Exercise aim: In your copy, drop the images and return each record exactly as it stands.

══ Study material ══

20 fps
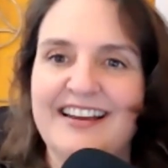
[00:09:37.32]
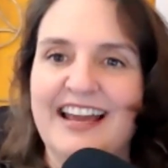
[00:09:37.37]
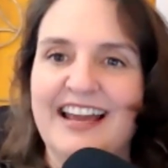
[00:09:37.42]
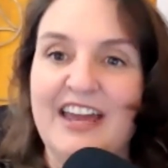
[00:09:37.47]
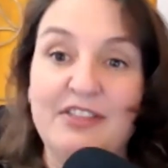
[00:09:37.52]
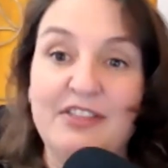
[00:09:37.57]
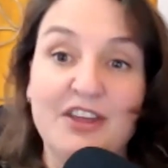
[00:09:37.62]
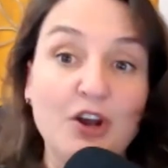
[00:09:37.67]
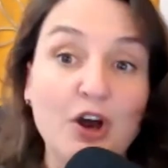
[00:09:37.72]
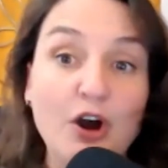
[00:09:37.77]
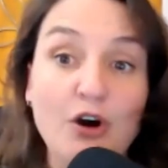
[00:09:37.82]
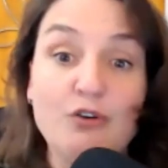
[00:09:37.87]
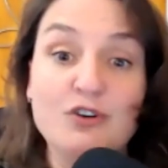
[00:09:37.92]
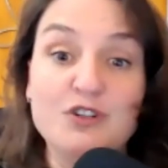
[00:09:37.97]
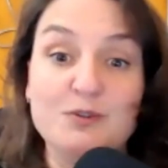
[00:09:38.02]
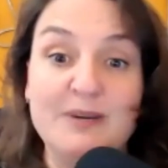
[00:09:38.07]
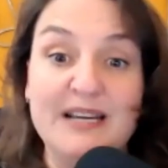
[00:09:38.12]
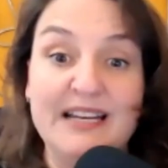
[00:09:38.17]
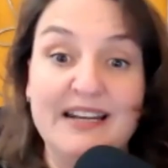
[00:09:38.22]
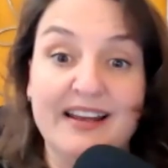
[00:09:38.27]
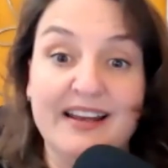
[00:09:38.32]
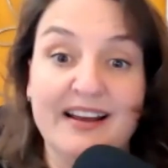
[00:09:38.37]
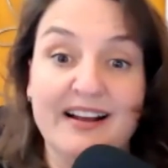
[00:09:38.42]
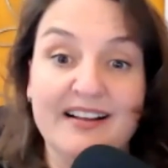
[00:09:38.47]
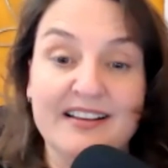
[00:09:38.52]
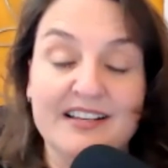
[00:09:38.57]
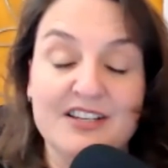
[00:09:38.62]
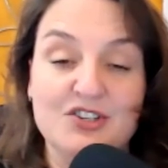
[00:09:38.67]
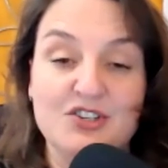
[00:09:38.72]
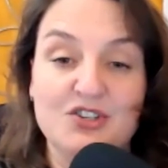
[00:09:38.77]
and then owned
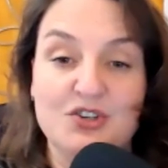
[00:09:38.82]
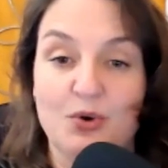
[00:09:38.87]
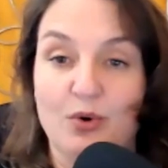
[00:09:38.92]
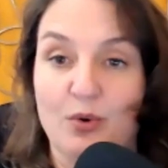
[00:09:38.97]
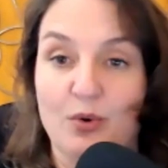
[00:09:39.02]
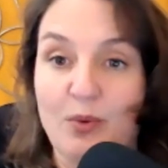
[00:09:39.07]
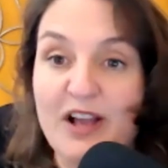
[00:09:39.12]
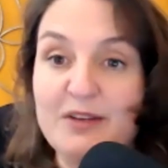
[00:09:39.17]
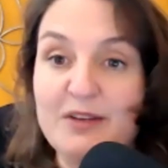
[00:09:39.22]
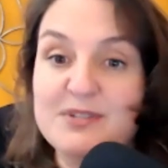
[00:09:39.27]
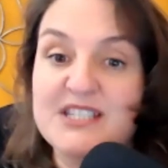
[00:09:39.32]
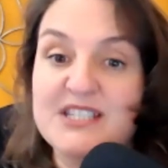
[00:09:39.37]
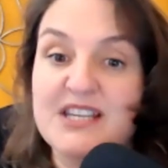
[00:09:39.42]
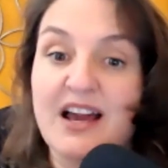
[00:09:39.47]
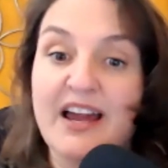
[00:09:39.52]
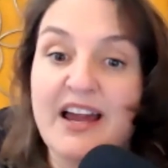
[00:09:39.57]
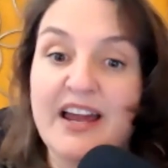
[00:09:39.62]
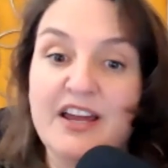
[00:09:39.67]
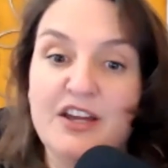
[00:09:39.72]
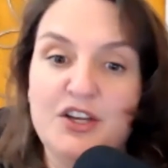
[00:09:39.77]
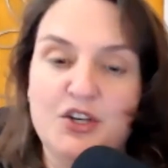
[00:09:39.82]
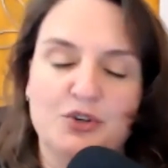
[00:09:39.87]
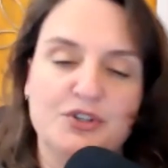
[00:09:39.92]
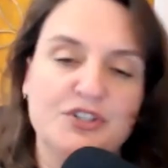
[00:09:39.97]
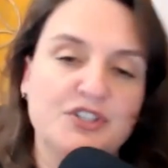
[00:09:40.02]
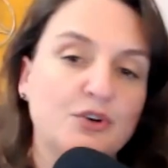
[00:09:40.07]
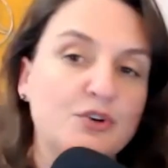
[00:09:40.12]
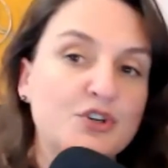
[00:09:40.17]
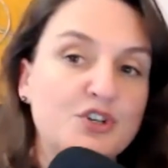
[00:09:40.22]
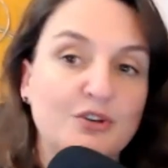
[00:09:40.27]
media is your website your
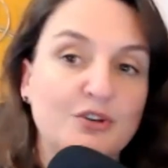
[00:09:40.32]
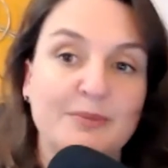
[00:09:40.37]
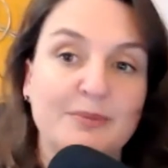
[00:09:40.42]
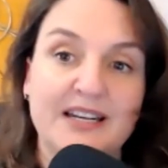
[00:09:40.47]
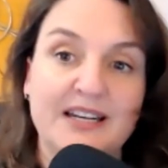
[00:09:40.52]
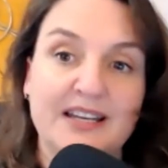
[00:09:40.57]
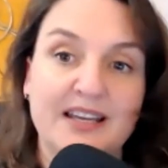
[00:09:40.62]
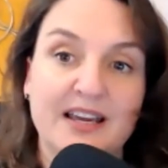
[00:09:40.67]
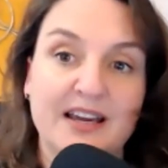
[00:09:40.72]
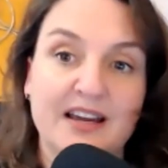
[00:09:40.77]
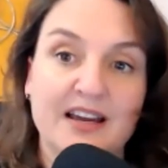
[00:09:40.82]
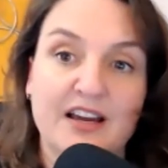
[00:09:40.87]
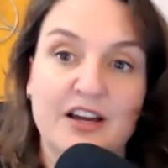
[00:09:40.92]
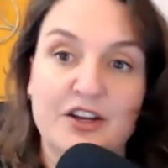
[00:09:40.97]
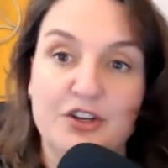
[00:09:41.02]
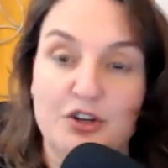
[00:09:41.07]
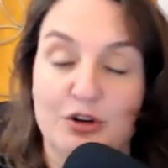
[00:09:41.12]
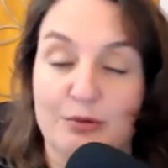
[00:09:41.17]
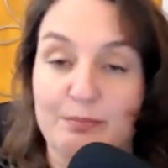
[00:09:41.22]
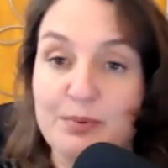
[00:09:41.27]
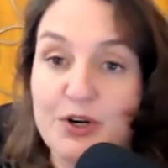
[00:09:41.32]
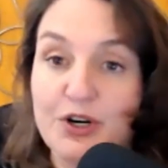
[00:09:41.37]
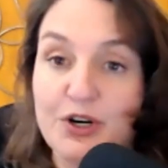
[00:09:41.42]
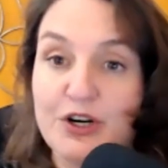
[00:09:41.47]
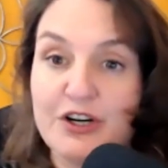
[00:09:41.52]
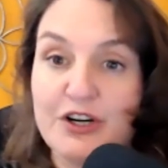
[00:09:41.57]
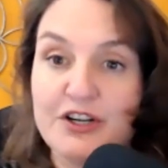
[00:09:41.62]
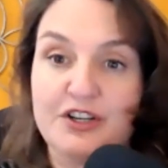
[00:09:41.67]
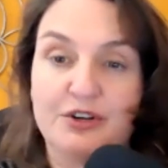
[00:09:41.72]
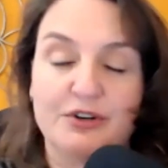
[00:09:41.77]
social media your
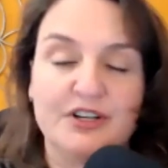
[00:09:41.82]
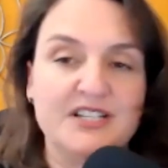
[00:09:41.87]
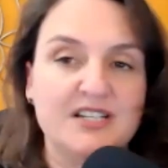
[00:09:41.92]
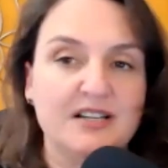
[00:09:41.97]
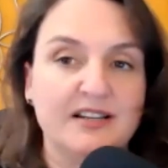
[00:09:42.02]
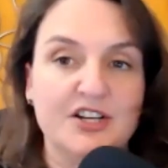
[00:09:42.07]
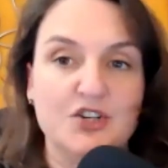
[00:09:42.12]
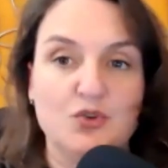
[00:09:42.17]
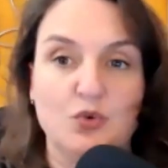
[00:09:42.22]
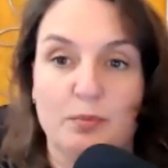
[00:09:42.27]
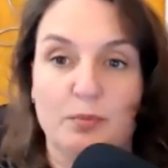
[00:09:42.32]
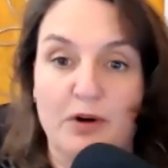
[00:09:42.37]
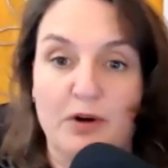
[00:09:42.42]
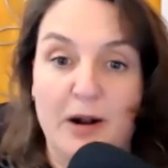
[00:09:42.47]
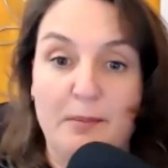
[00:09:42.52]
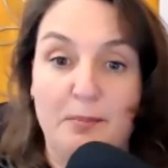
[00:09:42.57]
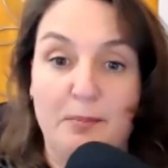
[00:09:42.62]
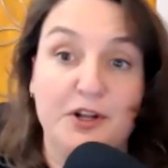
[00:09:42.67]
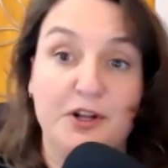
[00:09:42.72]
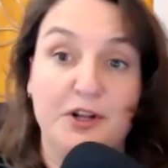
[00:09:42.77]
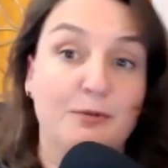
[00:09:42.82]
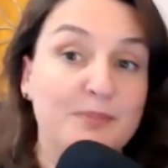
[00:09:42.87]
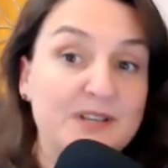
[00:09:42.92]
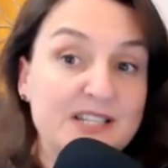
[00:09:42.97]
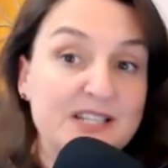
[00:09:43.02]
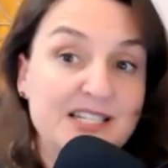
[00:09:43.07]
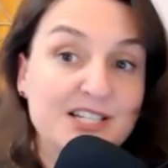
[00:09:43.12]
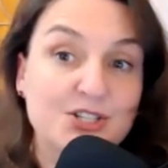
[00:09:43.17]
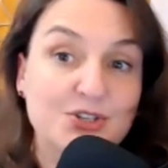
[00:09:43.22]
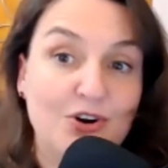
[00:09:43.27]
book your intellectual property your
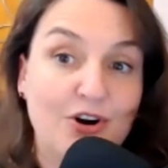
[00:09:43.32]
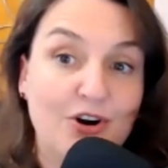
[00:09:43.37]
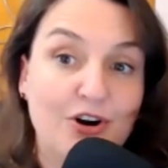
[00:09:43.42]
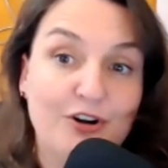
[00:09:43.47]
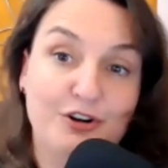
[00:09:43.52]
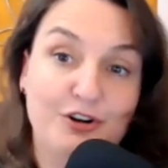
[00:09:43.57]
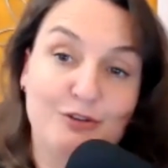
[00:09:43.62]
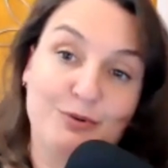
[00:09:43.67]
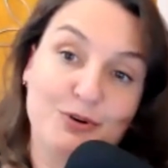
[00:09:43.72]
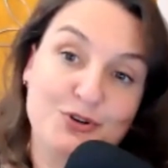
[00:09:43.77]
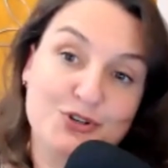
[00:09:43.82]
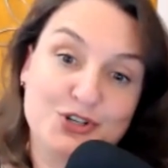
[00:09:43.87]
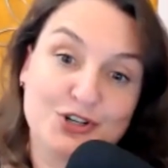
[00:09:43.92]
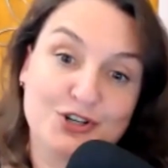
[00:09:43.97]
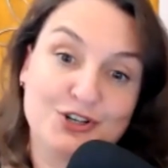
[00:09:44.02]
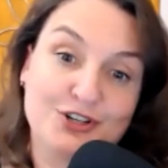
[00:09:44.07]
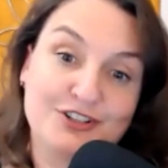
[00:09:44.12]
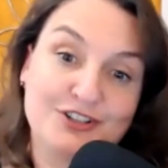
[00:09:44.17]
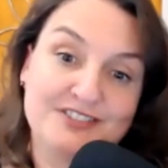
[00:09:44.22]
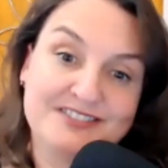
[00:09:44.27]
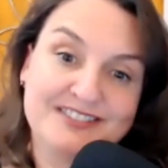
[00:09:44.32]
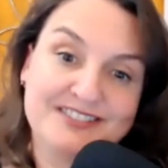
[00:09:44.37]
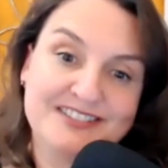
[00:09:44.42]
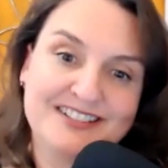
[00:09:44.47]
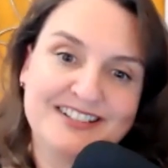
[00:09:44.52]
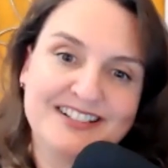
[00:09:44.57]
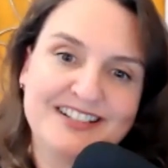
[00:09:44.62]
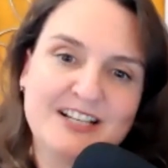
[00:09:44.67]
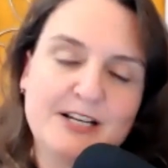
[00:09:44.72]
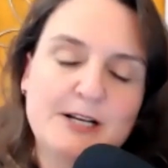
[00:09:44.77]
business card your brochure
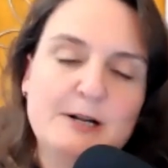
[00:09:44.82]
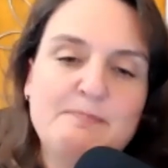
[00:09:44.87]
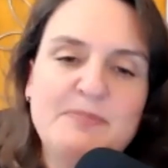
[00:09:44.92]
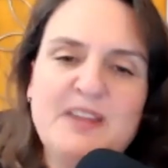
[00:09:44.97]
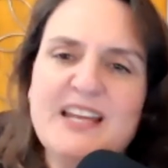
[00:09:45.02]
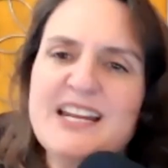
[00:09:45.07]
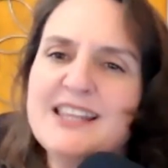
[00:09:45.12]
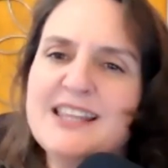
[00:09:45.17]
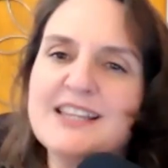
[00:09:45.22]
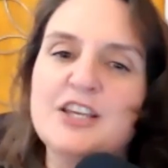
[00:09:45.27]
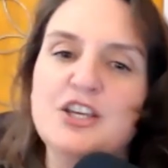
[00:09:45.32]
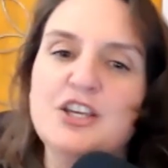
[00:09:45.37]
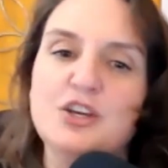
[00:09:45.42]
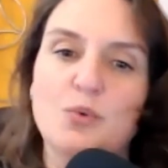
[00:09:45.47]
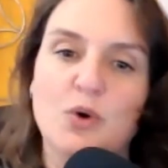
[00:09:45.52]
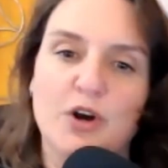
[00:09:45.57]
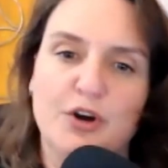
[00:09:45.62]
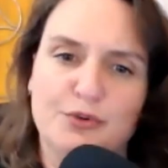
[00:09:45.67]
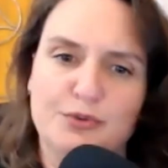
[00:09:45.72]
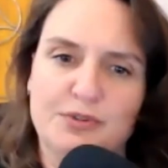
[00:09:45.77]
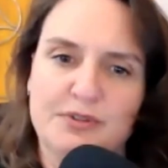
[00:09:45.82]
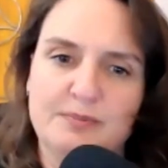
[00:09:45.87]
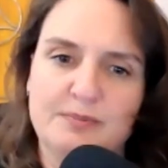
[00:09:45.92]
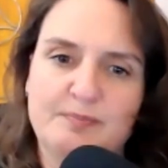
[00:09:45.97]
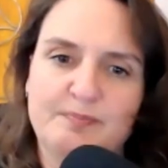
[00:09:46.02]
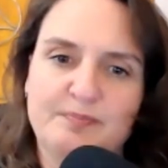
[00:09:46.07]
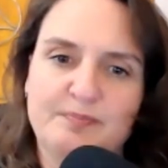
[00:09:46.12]
anything that you own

═══

Answer area:
20 fps
[00:09:37.32]
[00:09:37.37]
[00:09:37.42]
[00:09:37.47]
[00:09:37.52]
[00:09:37.57]
[00:09:37.62]
[00:09:37.67]
[00:09:37.72]
[00:09:37.77]
[00:09:37.82]
[00:09:37.87]
[00:09:37.92]
[00:09:37.97]
[00:09:38.02]
[00:09:38.07]
[00:09:38.12]
[00:09:38.17]
[00:09:38.22]
[00:09:38.27]
[00:09:38.32]
[00:09:38.37]
[00:09:38.42]
[00:09:38.47]
[00:09:38.52]
[00:09:38.57]
[00:09:38.62]
[00:09:38.67]
[00:09:38.72]
[00:09:38.77]
and then owned
[00:09:38.82]
[00:09:38.87]
[00:09:38.92]
[00:09:38.97]
[00:09:39.02]
[00:09:39.07]
[00:09:39.12]
[00:09:39.17]
[00:09:39.22]
[00:09:39.27]
[00:09:39.32]
[00:09:39.37]
[00:09:39.42]
[00:09:39.47]
[00:09:39.52]
[00:09:39.57]
[00:09:39.62]
[00:09:39.67]
[00:09:39.72]
[00:09:39.77]
[00:09:39.82]
[00:09:39.87]
[00:09:39.92]
[00:09:39.97]
[00:09:40.02]
[00:09:40.07]
[00:09:40.12]
[00:09:40.17]
[00:09:40.22]
[00:09:40.27]
media is your website your
[00:09:40.32]
[00:09:40.37]
[00:09:40.42]
[00:09:40.47]
[00:09:40.52]
[00:09:40.57]
[00:09:40.62]
[00:09:40.67]
[00:09:40.72]
[00:09:40.77]
[00:09:40.82]
[00:09:40.87]
[00:09:40.92]
[00:09:40.97]
[00:09:41.02]
[00:09:41.07]
[00:09:41.12]
[00:09:41.17]
[00:09:41.22]
[00:09:41.27]
[00:09:41.32]
[00:09:41.37]
[00:09:41.42]
[00:09:41.47]
[00:09:41.52]
[00:09:41.57]
[00:09:41.62]
[00:09:41.67]
[00:09:41.72]
[00:09:41.77]
social media your
[00:09:41.82]
[00:09:41.87]
[00:09:41.92]
[00:09:41.97]
[00:09:42.02]
[00:09:42.07]
[00:09:42.12]
[00:09:42.17]
[00:09:42.22]
[00:09:42.27]
[00:09:42.32]
[00:09:42.37]
[00:09:42.42]
[00:09:42.47]
[00:09:42.52]
[00:09:42.57]
[00:09:42.62]
[00:09:42.67]
[00:09:42.72]
[00:09:42.77]
[00:09:42.82]
[00:09:42.87]
[00:09:42.92]
[00:09:42.97]
[00:09:43.02]
[00:09:43.07]
[00:09:43.12]
[00:09:43.17]
[00:09:43.22]
[00:09:43.27]
book your intellectual property your
[00:09:43.32]
[00:09:43.37]
[00:09:43.42]
[00:09:43.47]
[00:09:43.52]
[00:09:43.57]
[00:09:43.62]
[00:09:43.67]
[00:09:43.72]
[00:09:43.77]
[00:09:43.82]
[00:09:43.87]
[00:09:43.92]
[00:09:43.97]
[00:09:44.02]
[00:09:44.07]
[00:09:44.12]
[00:09:44.17]
[00:09:44.22]
[00:09:44.27]
[00:09:44.32]
[00:09:44.37]
[00:09:44.42]
[00:09:44.47]
[00:09:44.52]
[00:09:44.57]
[00:09:44.62]
[00:09:44.67]
[00:09:44.72]
[00:09:44.77]
business card your brochure
[00:09:44.82]
[00:09:44.87]
[00:09:44.92]
[00:09:44.97]
[00:09:45.02]
[00:09:45.07]
[00:09:45.12]
[00:09:45.17]
[00:09:45.22]
[00:09:45.27]
[00:09:45.32]
[00:09:45.37]
[00:09:45.42]
[00:09:45.47]
[00:09:45.52]
[00:09:45.57]
[00:09:45.62]
[00:09:45.67]
[00:09:45.72]
[00:09:45.77]
[00:09:45.82]
[00:09:45.87]
[00:09:45.92]
[00:09:45.97]
[00:09:46.02]
[00:09:46.07]
[00:09:46.12]
anything that you own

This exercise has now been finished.